GOAL OF THE EXERCISE — For the data below, retype word for word the lines from the one containing "Frames from a" through the one containing "Lip reading: I"; drop the pictures.

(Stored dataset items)
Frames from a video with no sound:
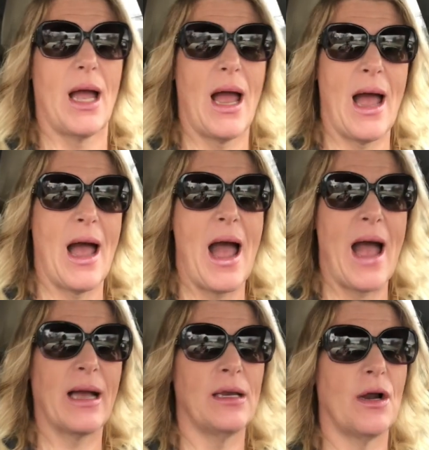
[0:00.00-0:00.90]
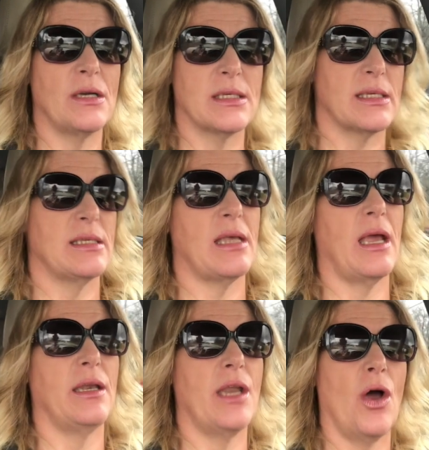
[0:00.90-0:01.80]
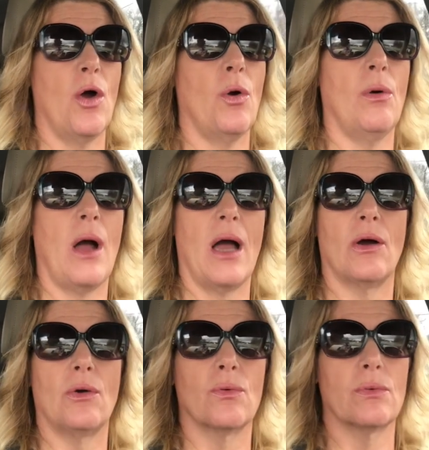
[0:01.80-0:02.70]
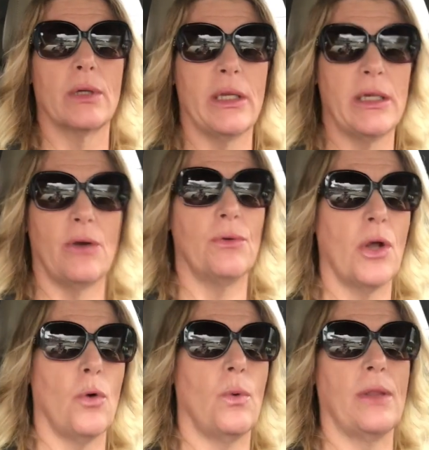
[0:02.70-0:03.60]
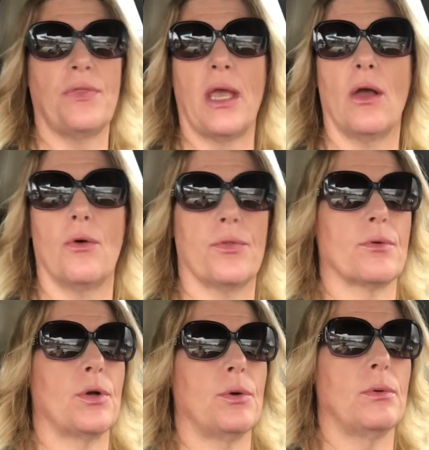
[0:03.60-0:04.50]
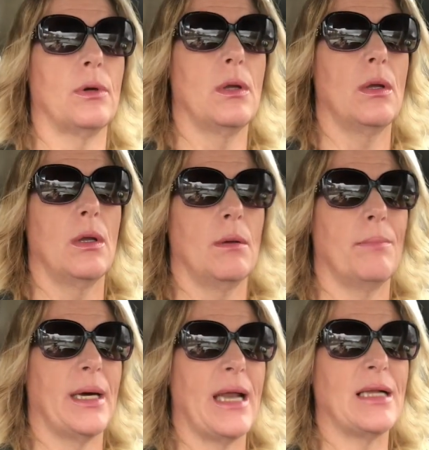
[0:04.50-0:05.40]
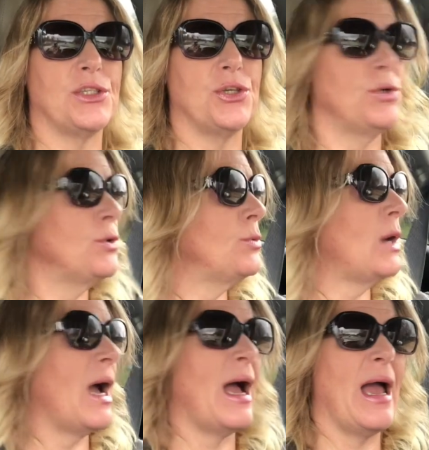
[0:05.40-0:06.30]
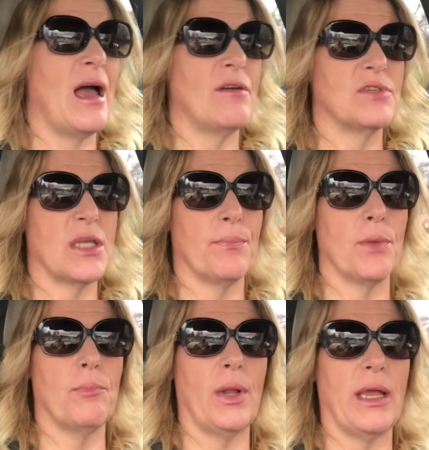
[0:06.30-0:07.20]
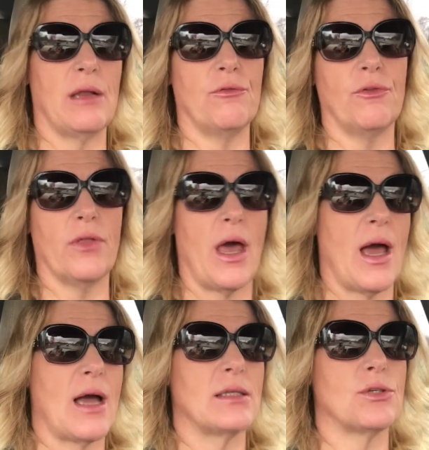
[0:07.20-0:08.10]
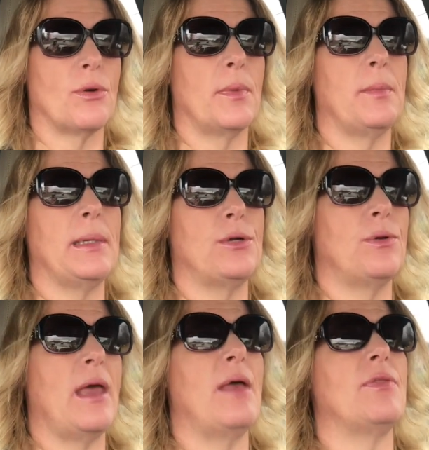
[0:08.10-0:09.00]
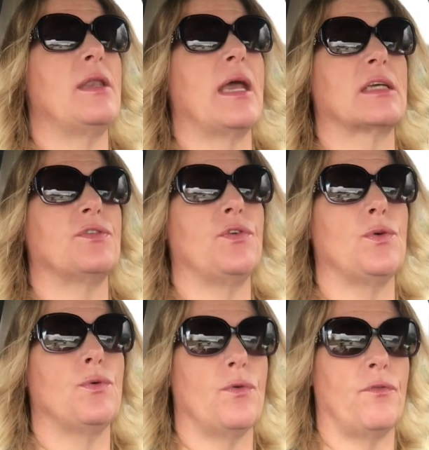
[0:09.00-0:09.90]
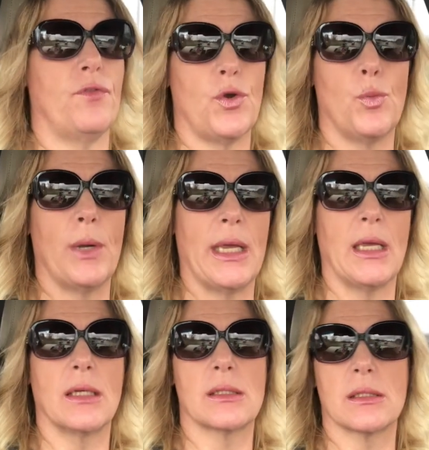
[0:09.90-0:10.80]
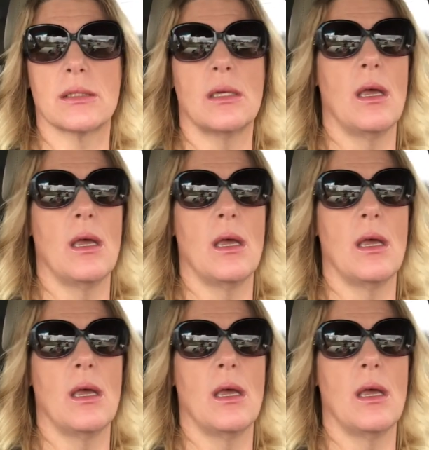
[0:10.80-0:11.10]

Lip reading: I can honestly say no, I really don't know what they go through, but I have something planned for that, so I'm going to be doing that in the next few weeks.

==

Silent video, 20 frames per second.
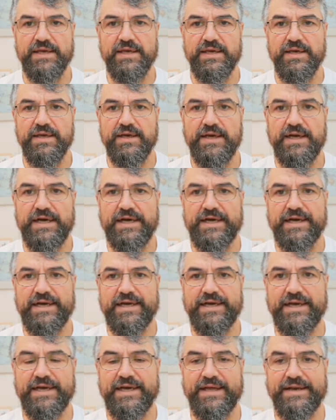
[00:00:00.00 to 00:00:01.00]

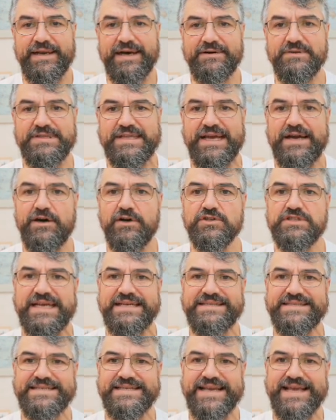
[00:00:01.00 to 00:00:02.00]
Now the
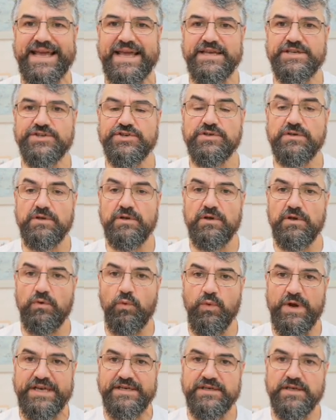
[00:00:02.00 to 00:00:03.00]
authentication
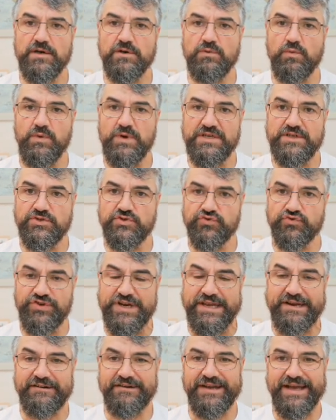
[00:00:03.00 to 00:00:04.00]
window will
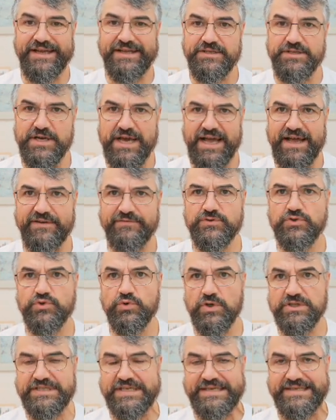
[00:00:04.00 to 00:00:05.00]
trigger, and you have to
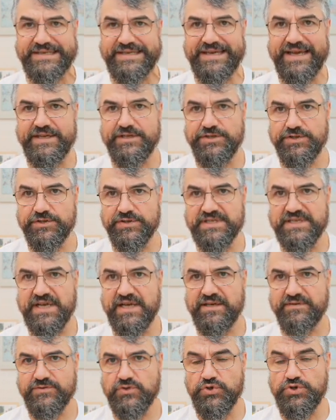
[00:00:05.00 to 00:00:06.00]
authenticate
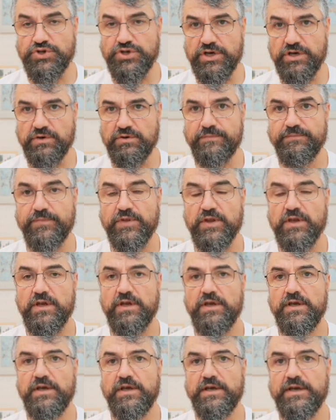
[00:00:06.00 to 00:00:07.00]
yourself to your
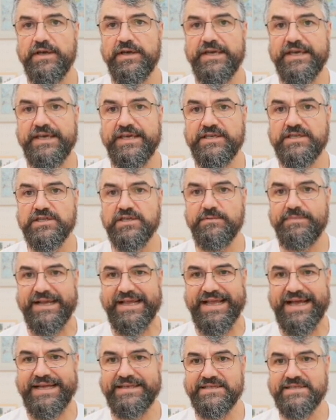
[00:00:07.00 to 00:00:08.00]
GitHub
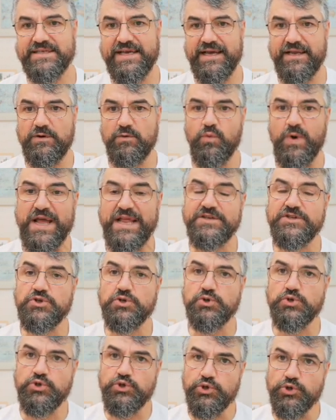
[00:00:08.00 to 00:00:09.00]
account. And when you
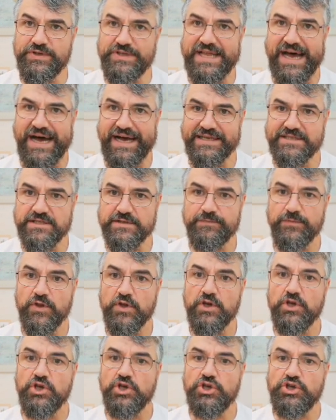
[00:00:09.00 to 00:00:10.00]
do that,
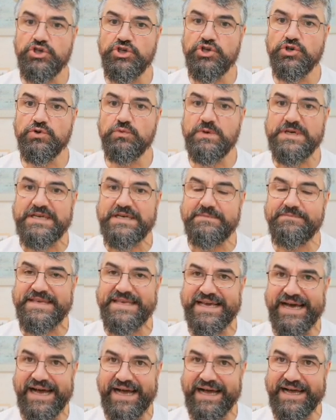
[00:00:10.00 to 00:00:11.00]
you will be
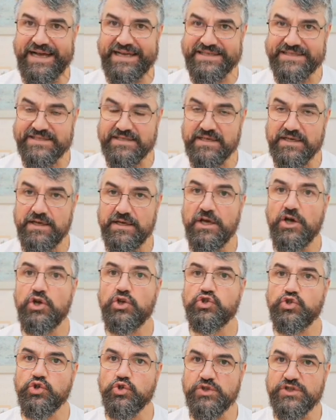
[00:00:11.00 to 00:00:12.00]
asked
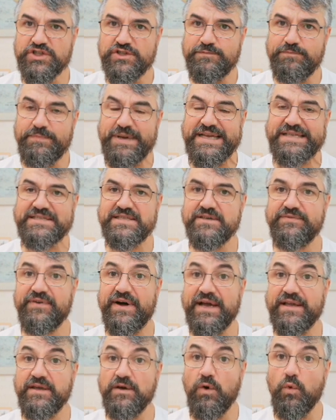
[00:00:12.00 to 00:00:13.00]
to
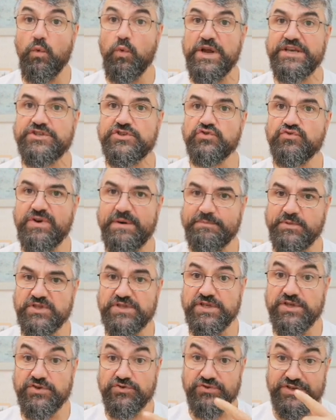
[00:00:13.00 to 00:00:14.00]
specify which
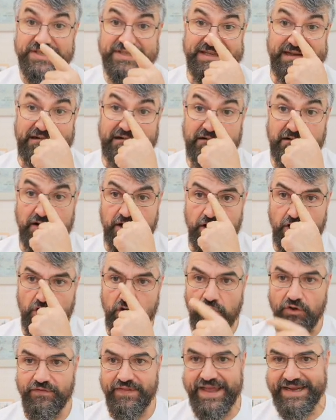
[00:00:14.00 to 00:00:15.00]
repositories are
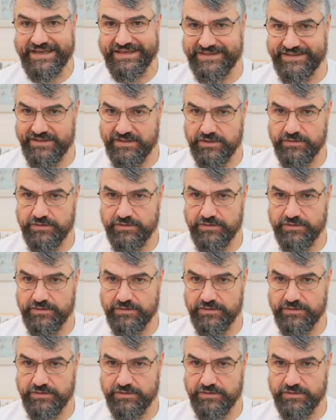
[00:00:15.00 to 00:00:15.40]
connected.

YOUR SOLUTION —
Frames from a video with no sound:
[0:00.00-0:00.90]
[0:00.90-0:01.80]
[0:01.80-0:02.70]
[0:02.70-0:03.60]
[0:03.60-0:04.50]
[0:04.50-0:05.40]
[0:05.40-0:06.30]
[0:06.30-0:07.20]
[0:07.20-0:08.10]
[0:08.10-0:09.00]
[0:09.00-0:09.90]
[0:09.90-0:10.80]
[0:10.80-0:11.10]

Lip reading: I can honestly say no, I really don't know what they go through, but I have something planned for that, so I'm going to be doing that in the next few weeks.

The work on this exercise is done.